Talking of drugs, the UN Drug Report 2020 reported a 37 per cent increase in drug cultivation in Afghanistan, over the previous year. This is accounted to be the third-largest jump in cultivation since 1994. The south-western region remains Afghanistan’s major opium-producing region, accounting for 71 per cent of total production, which includes major areas like Helmand and Kandahar, bordering Pakistan. The curious thing is that this rise is occurring when dry opium prices in the market are at a record low, thereby defying business sense.

Meanwhile, drugs are flowing outwards by sea and land routes, apparent in seizure after seizure. Just recently, the Sri Lankan navy intercepted a boat carrying 250 kg of narcotics, part of a series of other recent seizures that includes a local fishing vessel caught with 290 kg in August, and two more interceptions of 336 kg and 170 kg of heroin in September. The Maldives has seen another such flood of heroin, all coming from Afghanistan through Faisalabad and Lahore in Pakistan, and then exiting from Balochistan. That’s just one route. Gujarat has turned into a major landing point with not just Pakistanis being arrested, but as much as 2,988 kg of heroin being caught in just one massive haul. All of this involves local mafia, including Sri Lankan don Angoda Lukka killed mysteriously last year in Coimbatore, and an Afghan youth in Delhi. This is now a national security issue for India. Yet curiously, there is nowhere the kind of data available on drug cartels operating from Pakistan that was once available in the 1990s when, for instance, a Central Intelligence Agency report ‘Sowing the Wind’ brought out critical details of narco-political cartels in Pakistan. Today, the silence is intriguing.

Clearly, there is a web of criminal networks operating through and out of Pakistan that includes a variety of other activities including human smuggling, mostly of desperate Afghans fleeing the war. As starvation increases, Pakistan is trying to get the international community involved in fending off a looming refugee crisis. But the damage is done.
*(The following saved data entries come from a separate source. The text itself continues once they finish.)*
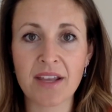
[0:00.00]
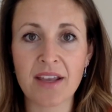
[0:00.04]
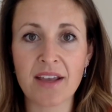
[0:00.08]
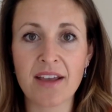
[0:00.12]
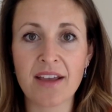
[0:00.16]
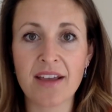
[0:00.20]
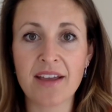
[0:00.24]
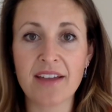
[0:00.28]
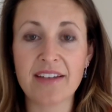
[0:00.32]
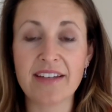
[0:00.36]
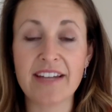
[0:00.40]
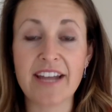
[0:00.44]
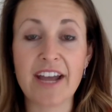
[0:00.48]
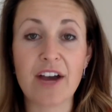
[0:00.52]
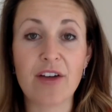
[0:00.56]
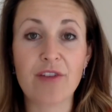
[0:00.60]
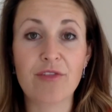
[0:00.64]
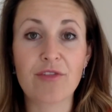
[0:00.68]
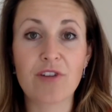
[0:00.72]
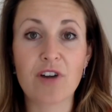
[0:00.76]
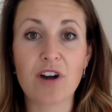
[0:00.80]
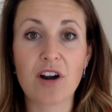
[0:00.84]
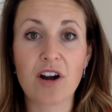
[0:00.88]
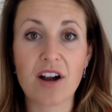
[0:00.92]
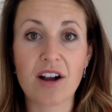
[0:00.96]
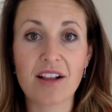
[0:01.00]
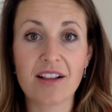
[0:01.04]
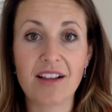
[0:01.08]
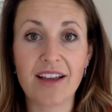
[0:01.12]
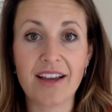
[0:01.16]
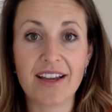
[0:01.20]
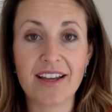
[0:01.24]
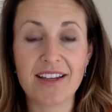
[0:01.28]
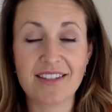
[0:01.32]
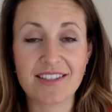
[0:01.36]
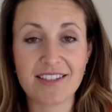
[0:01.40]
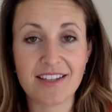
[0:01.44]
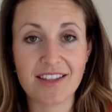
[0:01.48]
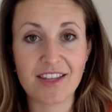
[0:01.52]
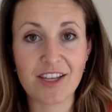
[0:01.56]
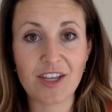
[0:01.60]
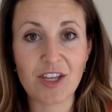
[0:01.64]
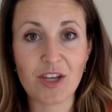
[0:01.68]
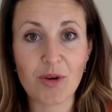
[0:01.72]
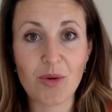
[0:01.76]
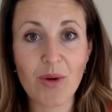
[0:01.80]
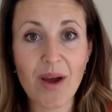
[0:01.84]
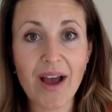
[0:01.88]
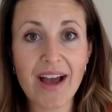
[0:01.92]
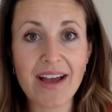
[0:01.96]
Now for our clients in the
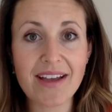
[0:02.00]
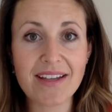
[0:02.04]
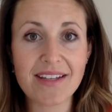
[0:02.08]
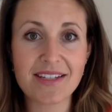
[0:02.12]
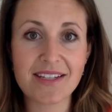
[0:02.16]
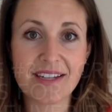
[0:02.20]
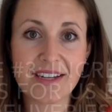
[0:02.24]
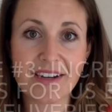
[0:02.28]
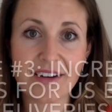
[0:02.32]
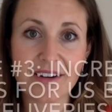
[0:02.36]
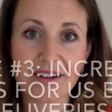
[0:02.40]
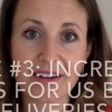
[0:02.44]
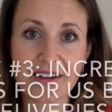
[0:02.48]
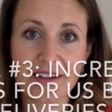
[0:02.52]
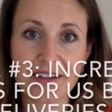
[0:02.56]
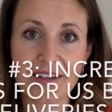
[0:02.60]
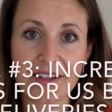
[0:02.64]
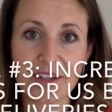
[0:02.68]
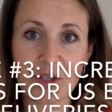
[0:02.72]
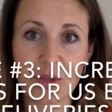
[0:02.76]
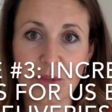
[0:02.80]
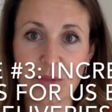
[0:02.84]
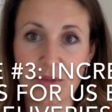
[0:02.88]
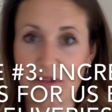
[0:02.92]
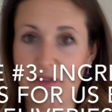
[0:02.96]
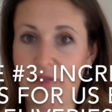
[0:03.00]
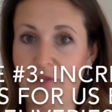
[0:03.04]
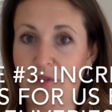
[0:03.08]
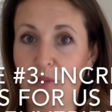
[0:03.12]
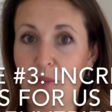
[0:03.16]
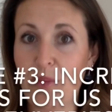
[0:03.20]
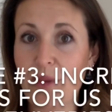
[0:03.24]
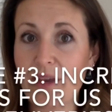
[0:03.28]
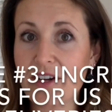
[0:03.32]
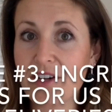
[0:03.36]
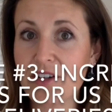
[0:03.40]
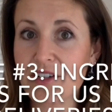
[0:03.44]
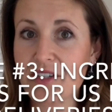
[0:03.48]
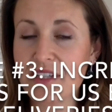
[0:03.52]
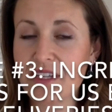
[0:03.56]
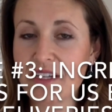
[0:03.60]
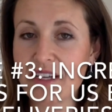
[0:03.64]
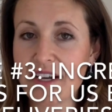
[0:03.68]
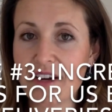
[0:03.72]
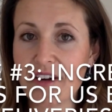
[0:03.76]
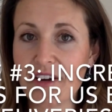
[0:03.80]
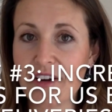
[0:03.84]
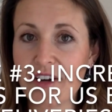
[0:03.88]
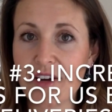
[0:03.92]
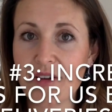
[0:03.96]
US, they're in a little bit of a better
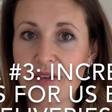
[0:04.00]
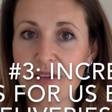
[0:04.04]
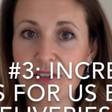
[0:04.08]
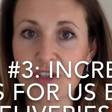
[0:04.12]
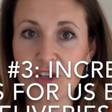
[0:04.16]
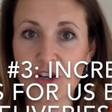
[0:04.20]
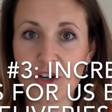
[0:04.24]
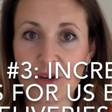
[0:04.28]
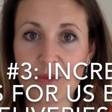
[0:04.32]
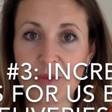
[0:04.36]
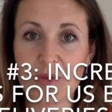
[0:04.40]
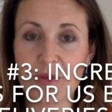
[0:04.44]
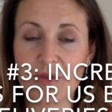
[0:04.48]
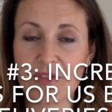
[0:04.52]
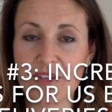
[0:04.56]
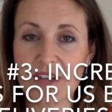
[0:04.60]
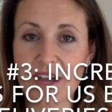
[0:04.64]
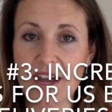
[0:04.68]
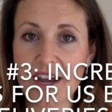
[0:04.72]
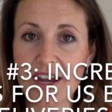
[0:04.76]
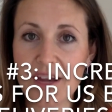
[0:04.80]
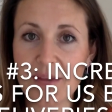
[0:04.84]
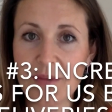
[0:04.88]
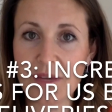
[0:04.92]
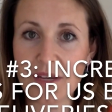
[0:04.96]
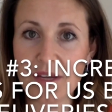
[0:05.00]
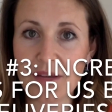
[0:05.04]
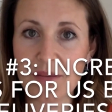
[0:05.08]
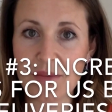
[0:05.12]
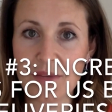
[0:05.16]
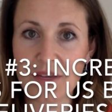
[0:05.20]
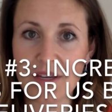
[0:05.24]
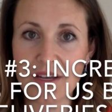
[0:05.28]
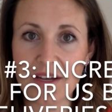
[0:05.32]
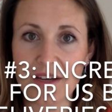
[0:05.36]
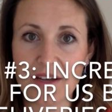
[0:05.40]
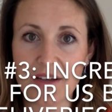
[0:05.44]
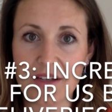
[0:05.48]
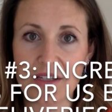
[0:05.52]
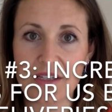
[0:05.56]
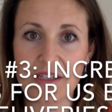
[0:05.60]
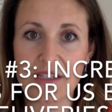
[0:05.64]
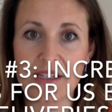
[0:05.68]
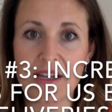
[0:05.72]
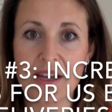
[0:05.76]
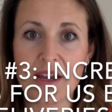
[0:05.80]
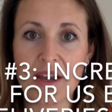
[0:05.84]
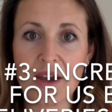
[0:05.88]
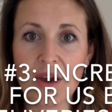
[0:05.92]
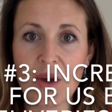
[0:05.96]
scenario in terms of timing, because
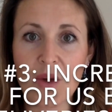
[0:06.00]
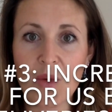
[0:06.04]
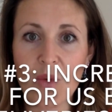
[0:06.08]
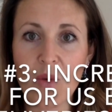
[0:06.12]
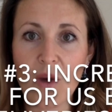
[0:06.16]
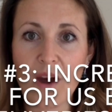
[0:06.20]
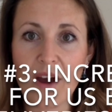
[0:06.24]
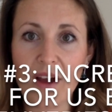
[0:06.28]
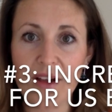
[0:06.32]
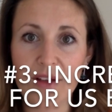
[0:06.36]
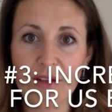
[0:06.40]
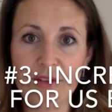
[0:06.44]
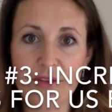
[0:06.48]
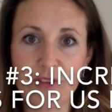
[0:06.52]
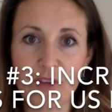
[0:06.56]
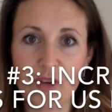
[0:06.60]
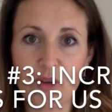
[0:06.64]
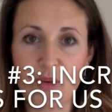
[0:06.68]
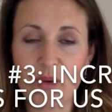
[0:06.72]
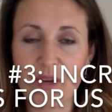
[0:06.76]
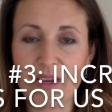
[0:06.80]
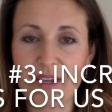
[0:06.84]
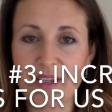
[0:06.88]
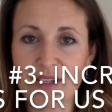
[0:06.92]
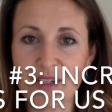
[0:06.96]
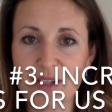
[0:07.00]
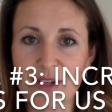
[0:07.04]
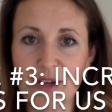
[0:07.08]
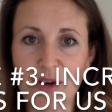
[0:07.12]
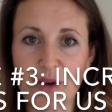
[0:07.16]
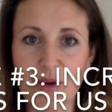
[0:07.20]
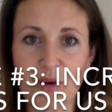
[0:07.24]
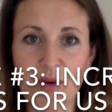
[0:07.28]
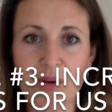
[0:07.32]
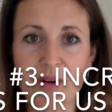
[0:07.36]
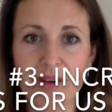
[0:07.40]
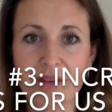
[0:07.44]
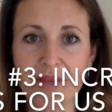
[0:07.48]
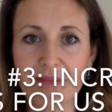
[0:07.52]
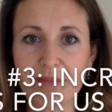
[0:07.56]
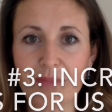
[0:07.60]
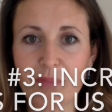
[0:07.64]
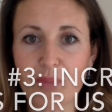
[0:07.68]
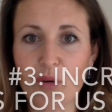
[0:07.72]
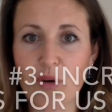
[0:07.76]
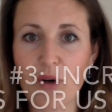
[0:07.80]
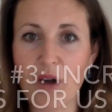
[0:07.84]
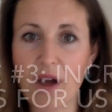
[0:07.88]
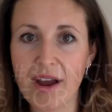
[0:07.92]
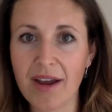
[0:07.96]
while a few weeks ago
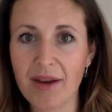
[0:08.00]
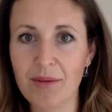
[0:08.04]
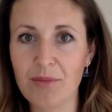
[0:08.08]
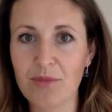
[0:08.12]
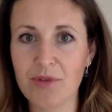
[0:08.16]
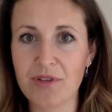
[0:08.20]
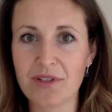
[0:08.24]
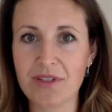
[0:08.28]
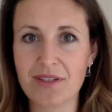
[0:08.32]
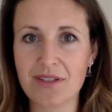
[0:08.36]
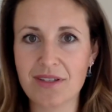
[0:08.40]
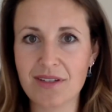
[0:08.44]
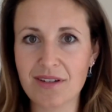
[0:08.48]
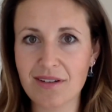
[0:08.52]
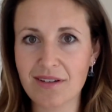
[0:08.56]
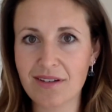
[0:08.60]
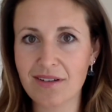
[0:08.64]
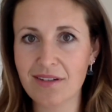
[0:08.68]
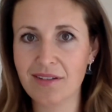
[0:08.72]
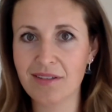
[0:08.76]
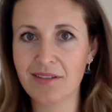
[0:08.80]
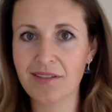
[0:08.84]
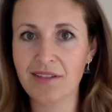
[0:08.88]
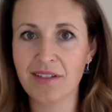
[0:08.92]
Prime was still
Even as the ISI strikes a pose in Afghanistan after its ‘victory’, Pakistan has become one of the most heroin-addicted states in the world with an estimated 6.7 million drug users, most of them along the border areas.

Its skidding economy is therefore only one part of the costs that Pakistan has paid for its ‘Afghan adventure’. There’s more, including institutional decay, and a rising radicalism, given a boost by the Taliban victory. A bankrupt state with a monstrous ego that sees itself as a ‘regional power’ is bad enough. What’s worse is that it’s spreading outwards into the rest of South Asia, some with intent, sometimes not. Either way, it’s time to cry halt. And perhaps Islamabad needs to reconsider the question of trade with India. After all, a loss of face is better than the loss of a country.